Exercise material Start Marker

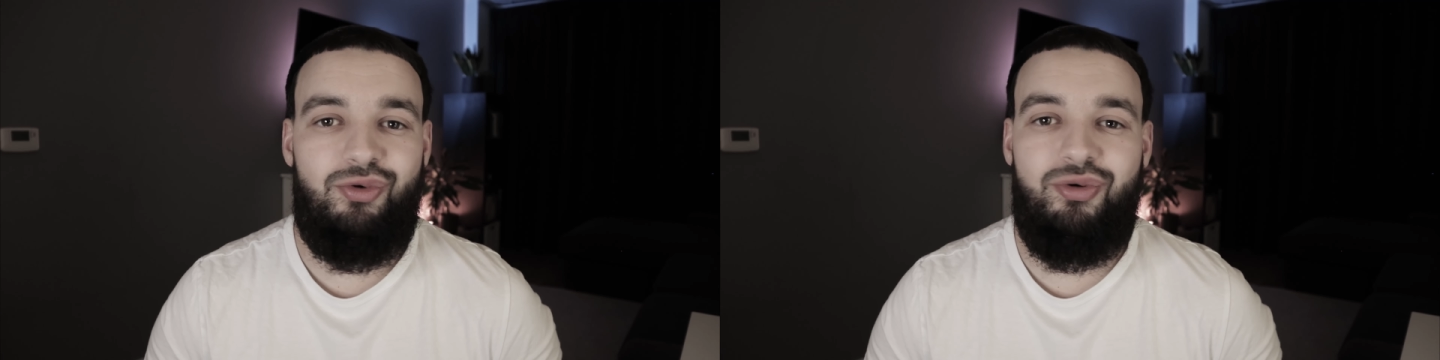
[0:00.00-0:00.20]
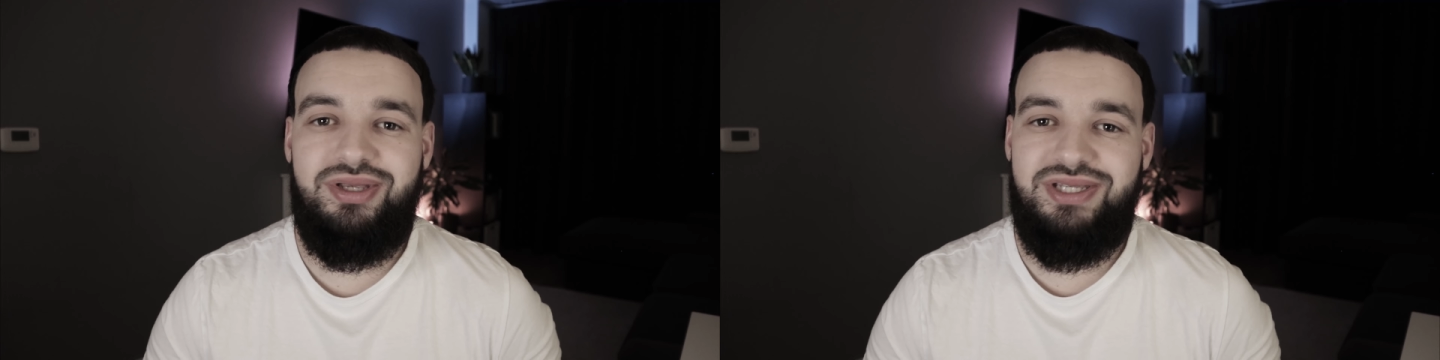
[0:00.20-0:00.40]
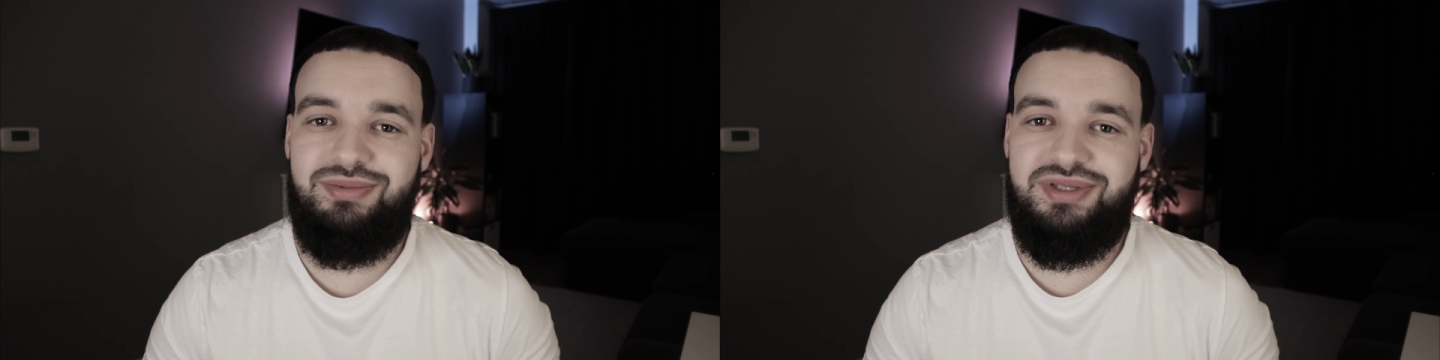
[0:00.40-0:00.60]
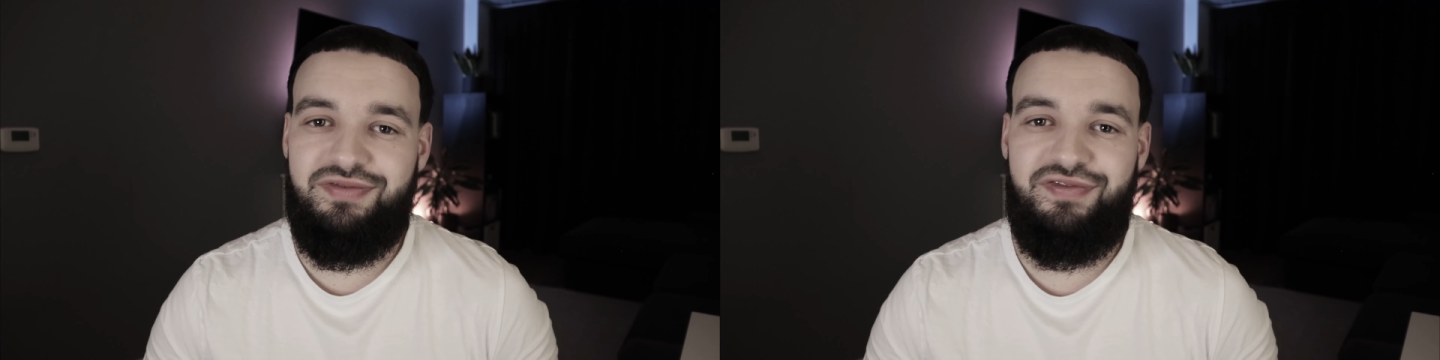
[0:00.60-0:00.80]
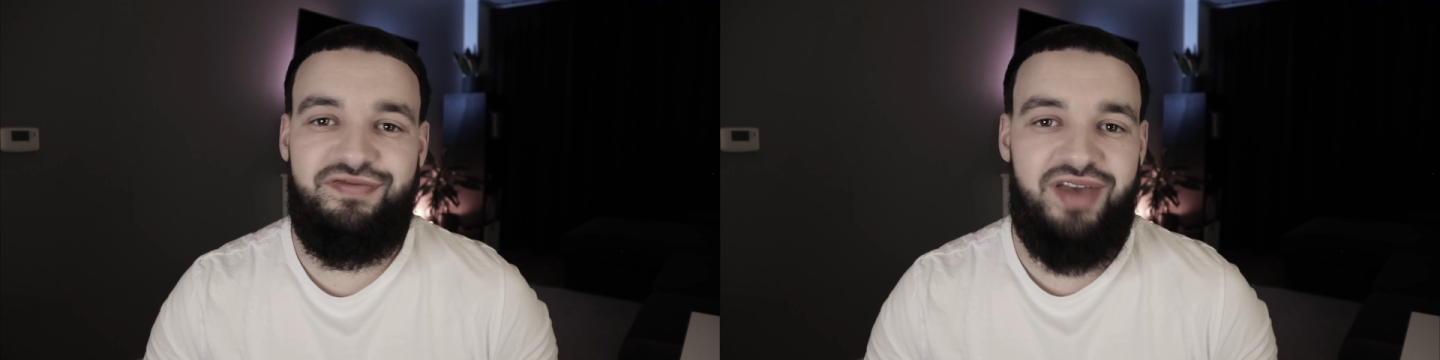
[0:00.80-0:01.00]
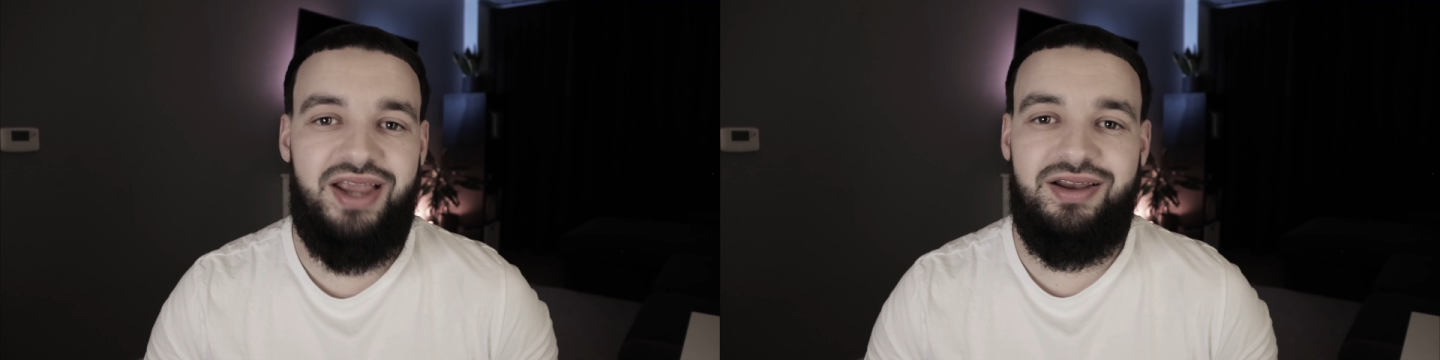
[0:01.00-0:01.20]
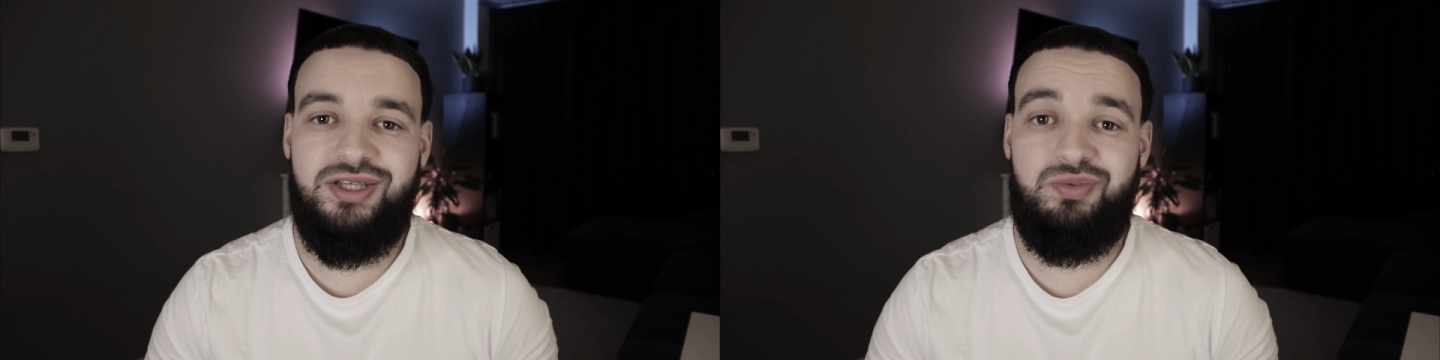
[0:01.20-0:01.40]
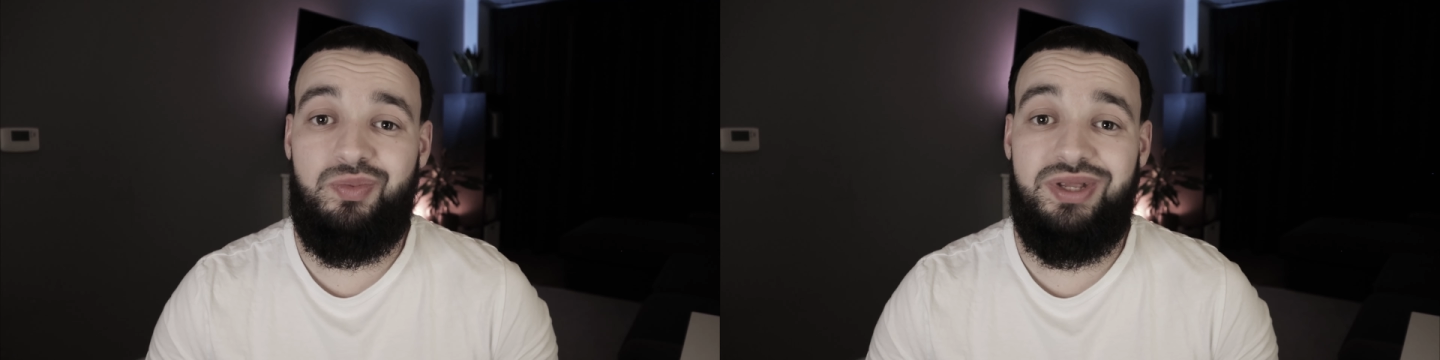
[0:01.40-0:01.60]
always seems to fail
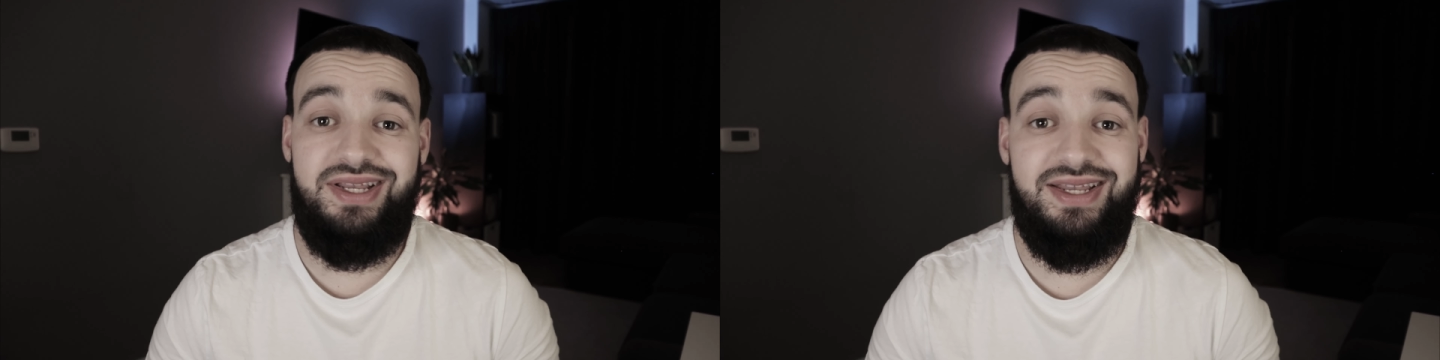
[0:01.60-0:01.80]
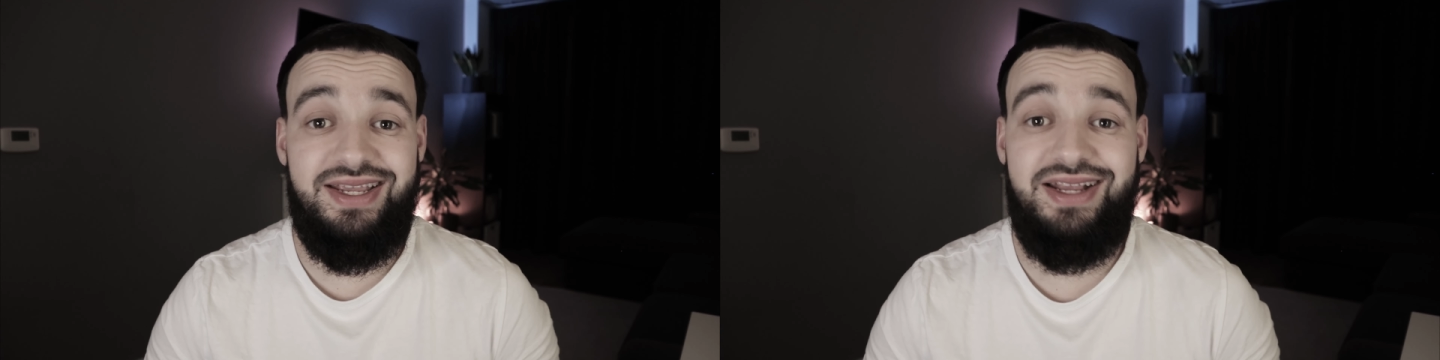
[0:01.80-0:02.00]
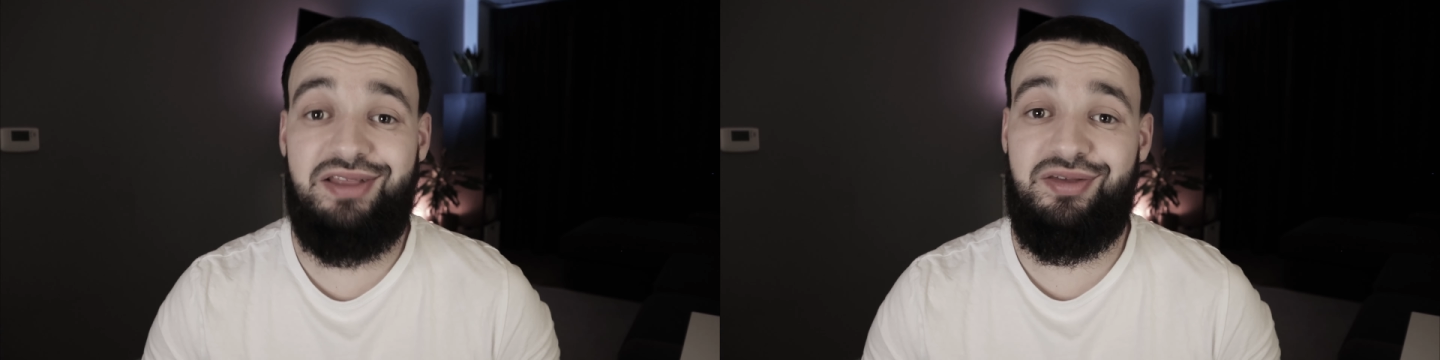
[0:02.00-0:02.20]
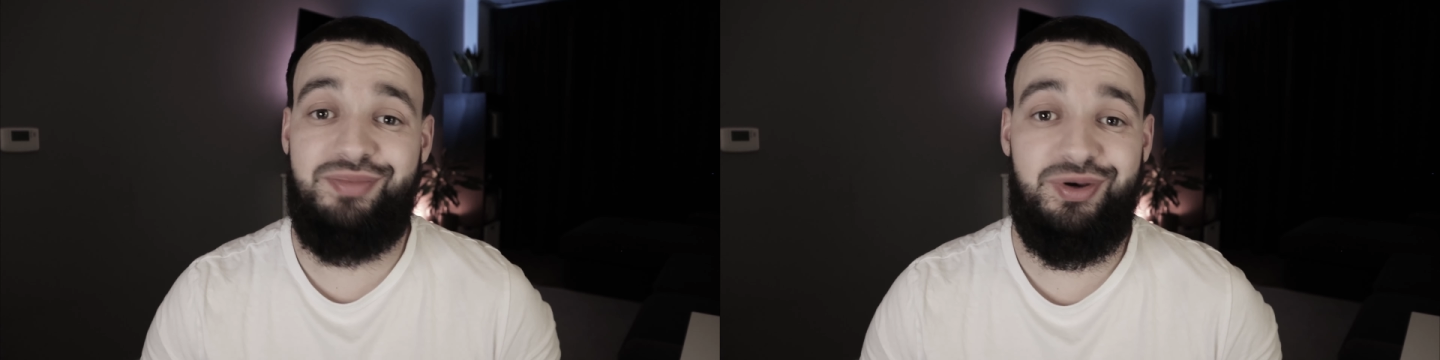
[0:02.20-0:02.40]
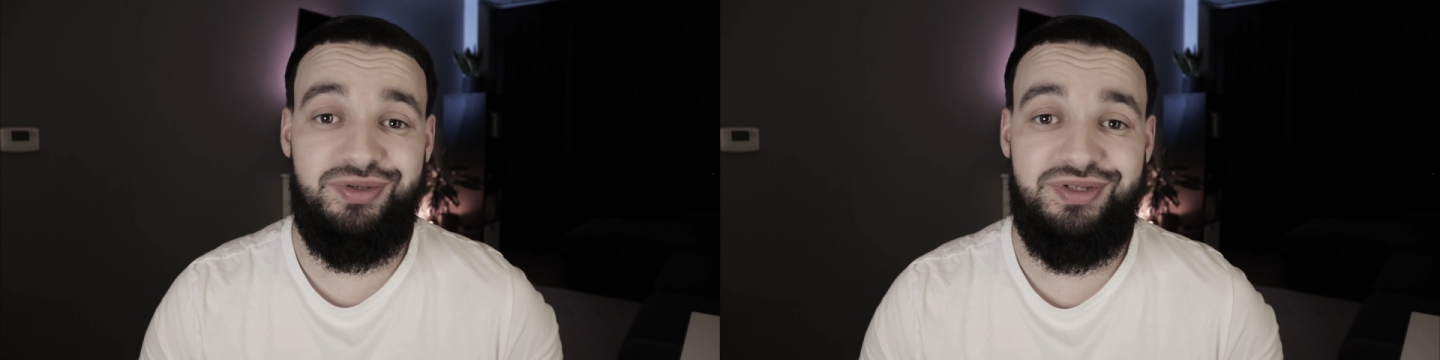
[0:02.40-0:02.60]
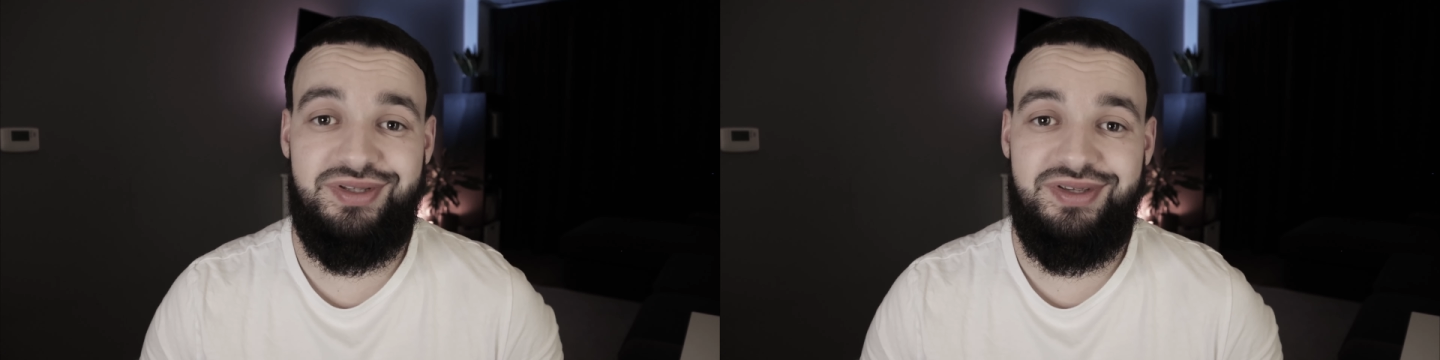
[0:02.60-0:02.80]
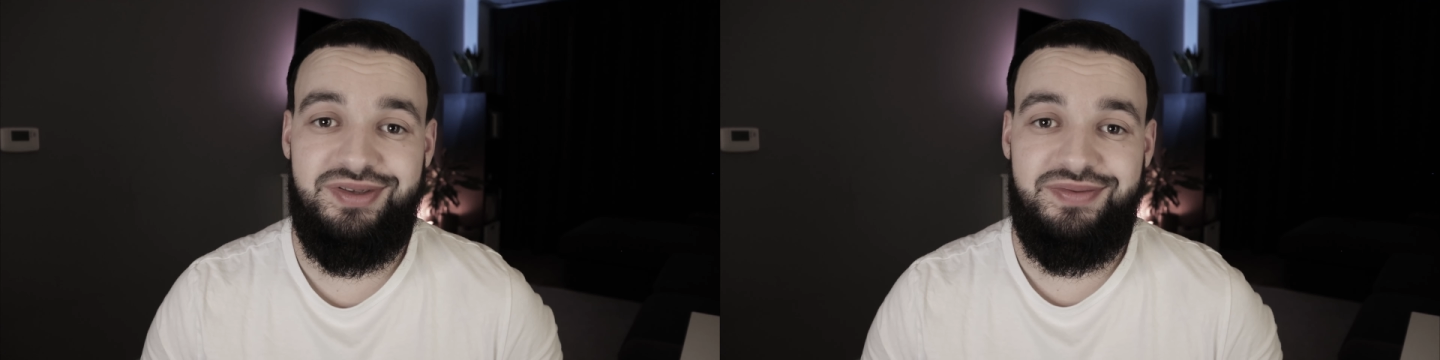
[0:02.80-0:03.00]
us when we need it the most.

Exercise material End Marker

Your instructions: Once the pictures are set aside, give the rest of the material again unchanged.

Solved exercise:
[0:00.00-0:00.20]
[0:00.20-0:00.40]
[0:00.40-0:00.60]
[0:00.60-0:00.80]
[0:00.80-0:01.00]
[0:01.00-0:01.20]
[0:01.20-0:01.40]
[0:01.40-0:01.60]
always seems to fail
[0:01.60-0:01.80]
[0:01.80-0:02.00]
[0:02.00-0:02.20]
[0:02.20-0:02.40]
[0:02.40-0:02.60]
[0:02.60-0:02.80]
[0:02.80-0:03.00]
us when we need it the most.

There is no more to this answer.